### Your task
For the entries below, the result should be an exact transcription of the lines from the one with "[00:13:21.53]" up to and including the one with "[00:13:22.57]", and only those.

Stored data:
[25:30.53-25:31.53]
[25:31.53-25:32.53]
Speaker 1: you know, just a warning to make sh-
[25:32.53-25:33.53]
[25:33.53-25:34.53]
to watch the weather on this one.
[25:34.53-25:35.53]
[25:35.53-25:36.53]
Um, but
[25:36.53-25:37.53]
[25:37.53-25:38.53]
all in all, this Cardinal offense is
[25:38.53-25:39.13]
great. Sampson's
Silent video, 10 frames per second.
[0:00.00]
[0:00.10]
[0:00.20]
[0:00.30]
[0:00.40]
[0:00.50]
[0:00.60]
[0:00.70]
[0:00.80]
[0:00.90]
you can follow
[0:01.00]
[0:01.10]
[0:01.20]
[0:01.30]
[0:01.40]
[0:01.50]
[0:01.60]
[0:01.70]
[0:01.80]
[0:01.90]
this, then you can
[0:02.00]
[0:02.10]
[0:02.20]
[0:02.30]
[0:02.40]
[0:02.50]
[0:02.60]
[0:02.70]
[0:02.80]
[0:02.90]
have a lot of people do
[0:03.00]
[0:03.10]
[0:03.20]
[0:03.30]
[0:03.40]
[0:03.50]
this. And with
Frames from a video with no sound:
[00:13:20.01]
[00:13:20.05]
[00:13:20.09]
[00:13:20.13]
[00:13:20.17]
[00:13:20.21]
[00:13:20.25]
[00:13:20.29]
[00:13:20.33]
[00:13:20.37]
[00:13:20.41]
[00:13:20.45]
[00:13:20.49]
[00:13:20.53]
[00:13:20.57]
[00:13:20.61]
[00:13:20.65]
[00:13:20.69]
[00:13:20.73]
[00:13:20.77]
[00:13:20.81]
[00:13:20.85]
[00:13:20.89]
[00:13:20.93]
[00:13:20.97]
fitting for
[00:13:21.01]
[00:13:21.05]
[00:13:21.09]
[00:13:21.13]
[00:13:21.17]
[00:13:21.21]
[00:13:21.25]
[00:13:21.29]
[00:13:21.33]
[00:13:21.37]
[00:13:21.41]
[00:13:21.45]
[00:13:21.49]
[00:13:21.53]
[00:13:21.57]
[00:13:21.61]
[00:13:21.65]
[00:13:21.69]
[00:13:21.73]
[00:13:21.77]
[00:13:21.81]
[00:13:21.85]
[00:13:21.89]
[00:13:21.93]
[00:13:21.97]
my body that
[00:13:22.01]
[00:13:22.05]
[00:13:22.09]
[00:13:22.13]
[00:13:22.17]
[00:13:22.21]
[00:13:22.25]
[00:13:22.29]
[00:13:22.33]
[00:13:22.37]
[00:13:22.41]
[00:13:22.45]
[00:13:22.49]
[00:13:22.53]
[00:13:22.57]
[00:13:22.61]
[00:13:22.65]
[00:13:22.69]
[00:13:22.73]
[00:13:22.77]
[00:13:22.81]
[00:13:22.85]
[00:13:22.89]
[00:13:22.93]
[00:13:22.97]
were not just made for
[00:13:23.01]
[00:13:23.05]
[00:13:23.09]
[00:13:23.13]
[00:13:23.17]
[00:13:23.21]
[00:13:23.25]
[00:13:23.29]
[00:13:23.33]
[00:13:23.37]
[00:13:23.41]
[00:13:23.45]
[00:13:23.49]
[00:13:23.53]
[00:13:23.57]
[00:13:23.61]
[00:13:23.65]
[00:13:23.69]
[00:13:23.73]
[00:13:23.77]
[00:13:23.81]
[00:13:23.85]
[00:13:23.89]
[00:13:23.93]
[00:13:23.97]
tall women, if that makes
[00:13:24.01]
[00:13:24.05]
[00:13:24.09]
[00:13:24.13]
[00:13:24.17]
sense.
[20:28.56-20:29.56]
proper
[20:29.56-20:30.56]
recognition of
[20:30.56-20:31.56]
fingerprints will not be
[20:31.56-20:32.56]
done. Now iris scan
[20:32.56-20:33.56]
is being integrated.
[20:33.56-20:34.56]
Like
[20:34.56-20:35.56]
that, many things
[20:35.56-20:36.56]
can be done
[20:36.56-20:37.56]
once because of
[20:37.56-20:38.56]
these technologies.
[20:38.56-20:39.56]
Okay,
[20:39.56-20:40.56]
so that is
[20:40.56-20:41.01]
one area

### Response below
[00:13:21.53]
[00:13:21.57]
[00:13:21.61]
[00:13:21.65]
[00:13:21.69]
[00:13:21.73]
[00:13:21.77]
[00:13:21.81]
[00:13:21.85]
[00:13:21.89]
[00:13:21.93]
[00:13:21.97]
my body that
[00:13:22.01]
[00:13:22.05]
[00:13:22.09]
[00:13:22.13]
[00:13:22.17]
[00:13:22.21]
[00:13:22.25]
[00:13:22.29]
[00:13:22.33]
[00:13:22.37]
[00:13:22.41]
[00:13:22.45]
[00:13:22.49]
[00:13:22.53]
[00:13:22.57]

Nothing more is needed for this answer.